### AIM OF THE TASK
Your task is to return the listing below word for word, without any of its images.

START DATA FOR ANALYSIS

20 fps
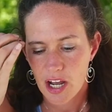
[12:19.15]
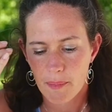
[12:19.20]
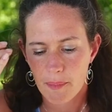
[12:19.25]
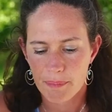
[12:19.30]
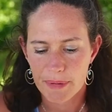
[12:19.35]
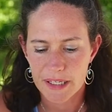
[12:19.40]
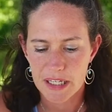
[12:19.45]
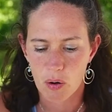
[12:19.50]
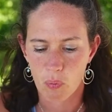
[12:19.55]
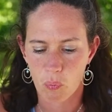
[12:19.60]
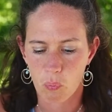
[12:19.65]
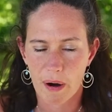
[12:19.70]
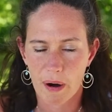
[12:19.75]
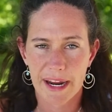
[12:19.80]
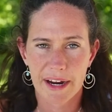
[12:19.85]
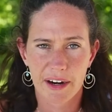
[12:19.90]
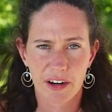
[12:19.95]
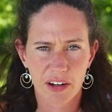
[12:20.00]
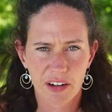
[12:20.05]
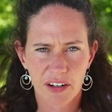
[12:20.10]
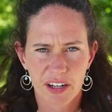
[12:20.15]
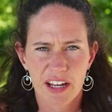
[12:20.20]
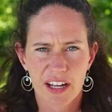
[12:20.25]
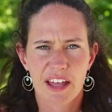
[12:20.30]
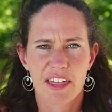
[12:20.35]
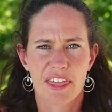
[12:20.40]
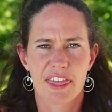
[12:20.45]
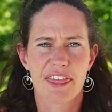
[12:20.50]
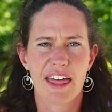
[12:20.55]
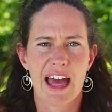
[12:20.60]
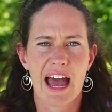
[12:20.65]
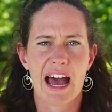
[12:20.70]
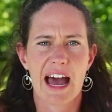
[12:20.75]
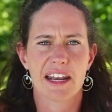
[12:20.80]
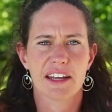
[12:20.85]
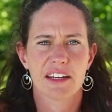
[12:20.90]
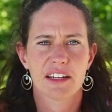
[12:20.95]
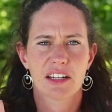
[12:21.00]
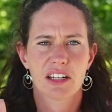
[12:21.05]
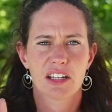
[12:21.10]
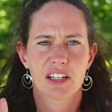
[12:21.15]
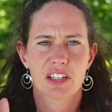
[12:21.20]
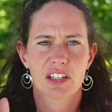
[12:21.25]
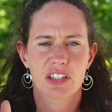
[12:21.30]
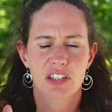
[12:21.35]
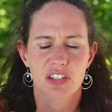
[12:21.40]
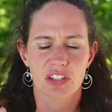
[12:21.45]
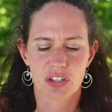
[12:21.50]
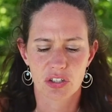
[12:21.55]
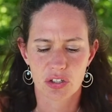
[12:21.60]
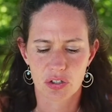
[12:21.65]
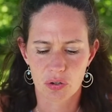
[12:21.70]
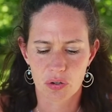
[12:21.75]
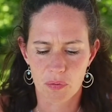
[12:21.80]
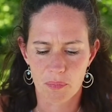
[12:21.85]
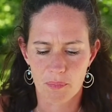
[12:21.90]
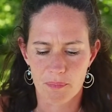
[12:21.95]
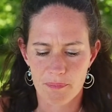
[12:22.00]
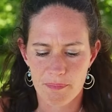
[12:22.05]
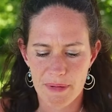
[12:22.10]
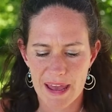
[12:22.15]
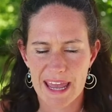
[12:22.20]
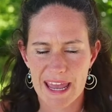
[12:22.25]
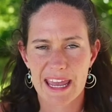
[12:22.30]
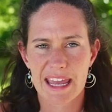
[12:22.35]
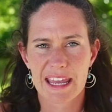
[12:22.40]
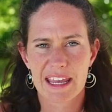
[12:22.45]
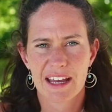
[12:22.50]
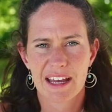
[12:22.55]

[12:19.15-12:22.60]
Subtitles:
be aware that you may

END DATA FOR ANALYSIS

### EXERCISE ANSWER
20 fps
[12:19.15]
[12:19.20]
[12:19.25]
[12:19.30]
[12:19.35]
[12:19.40]
[12:19.45]
[12:19.50]
[12:19.55]
[12:19.60]
[12:19.65]
[12:19.70]
[12:19.75]
[12:19.80]
[12:19.85]
[12:19.90]
[12:19.95]
[12:20.00]
[12:20.05]
[12:20.10]
[12:20.15]
[12:20.20]
[12:20.25]
[12:20.30]
[12:20.35]
[12:20.40]
[12:20.45]
[12:20.50]
[12:20.55]
[12:20.60]
[12:20.65]
[12:20.70]
[12:20.75]
[12:20.80]
[12:20.85]
[12:20.90]
[12:20.95]
[12:21.00]
[12:21.05]
[12:21.10]
[12:21.15]
[12:21.20]
[12:21.25]
[12:21.30]
[12:21.35]
[12:21.40]
[12:21.45]
[12:21.50]
[12:21.55]
[12:21.60]
[12:21.65]
[12:21.70]
[12:21.75]
[12:21.80]
[12:21.85]
[12:21.90]
[12:21.95]
[12:22.00]
[12:22.05]
[12:22.10]
[12:22.15]
[12:22.20]
[12:22.25]
[12:22.30]
[12:22.35]
[12:22.40]
[12:22.45]
[12:22.50]
[12:22.55]

[12:19.15-12:22.60]
Subtitles:
be aware that you may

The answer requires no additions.